[[ Task inputs, beginning ]]

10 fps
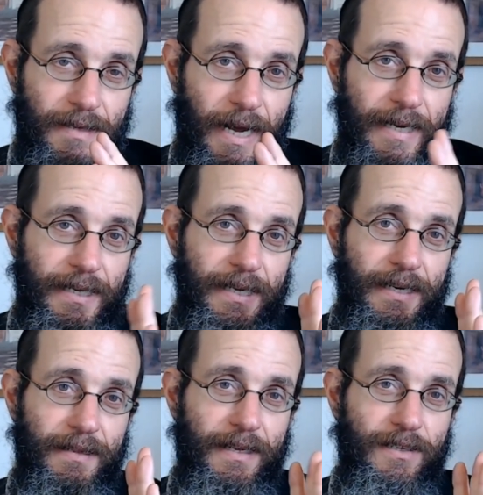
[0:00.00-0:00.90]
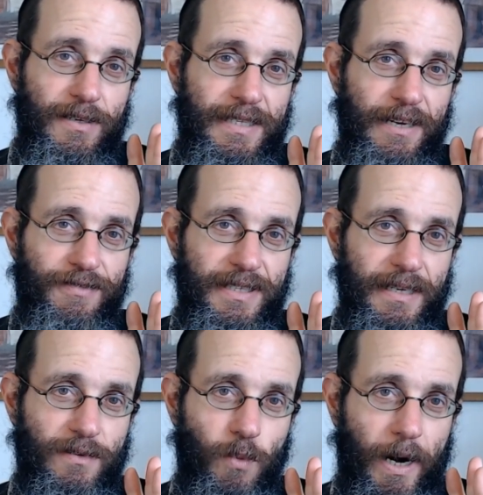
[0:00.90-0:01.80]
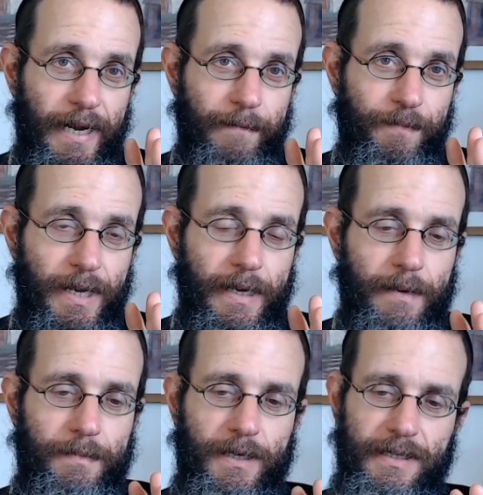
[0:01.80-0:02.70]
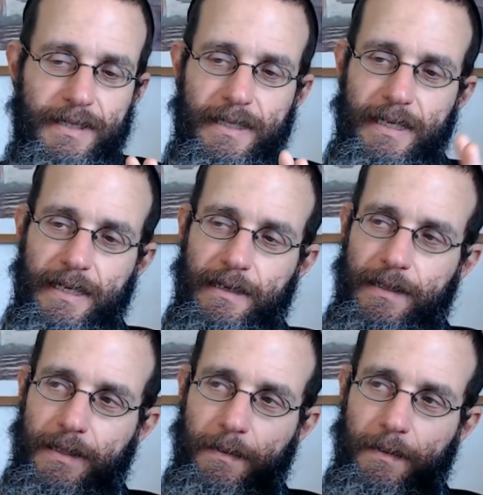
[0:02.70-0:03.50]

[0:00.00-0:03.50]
ani that Yosef said. Why? Because the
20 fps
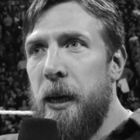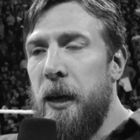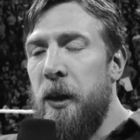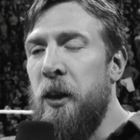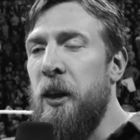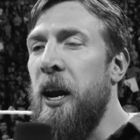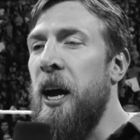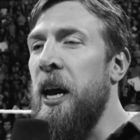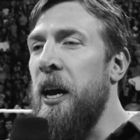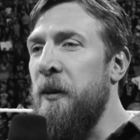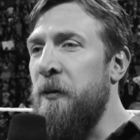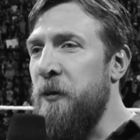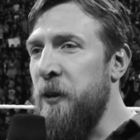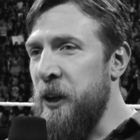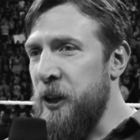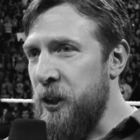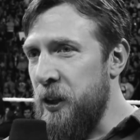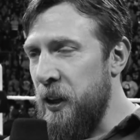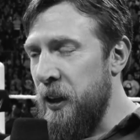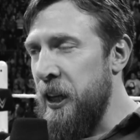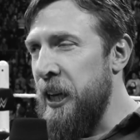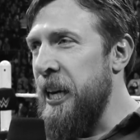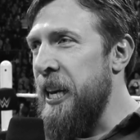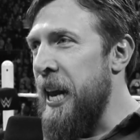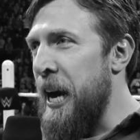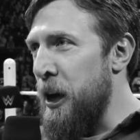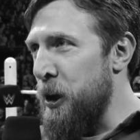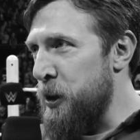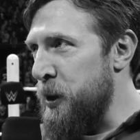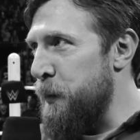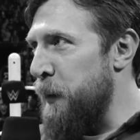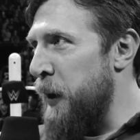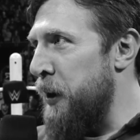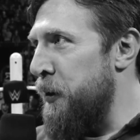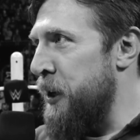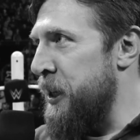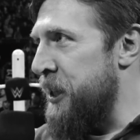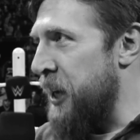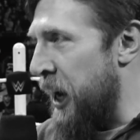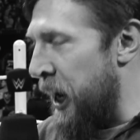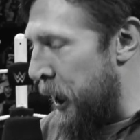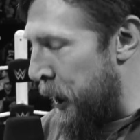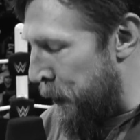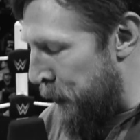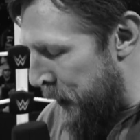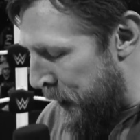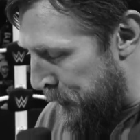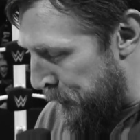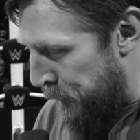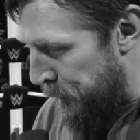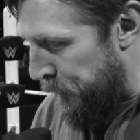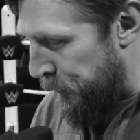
That I officially announce my retirement.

[[ Task inputs, end ]]

**Exercise prompt:**
Starting with the line that contains "[0:00.90-0:01.80]", print every remaining line of the records above, exactly as it stands. Do not print the pictures.

**Result for this exercise:**
[0:00.90-0:01.80]
[0:01.80-0:02.70]
[0:02.70-0:03.50]

[0:00.00-0:03.50]
ani that Yosef said. Why? Because the
20 fps
That I officially announce my retirement.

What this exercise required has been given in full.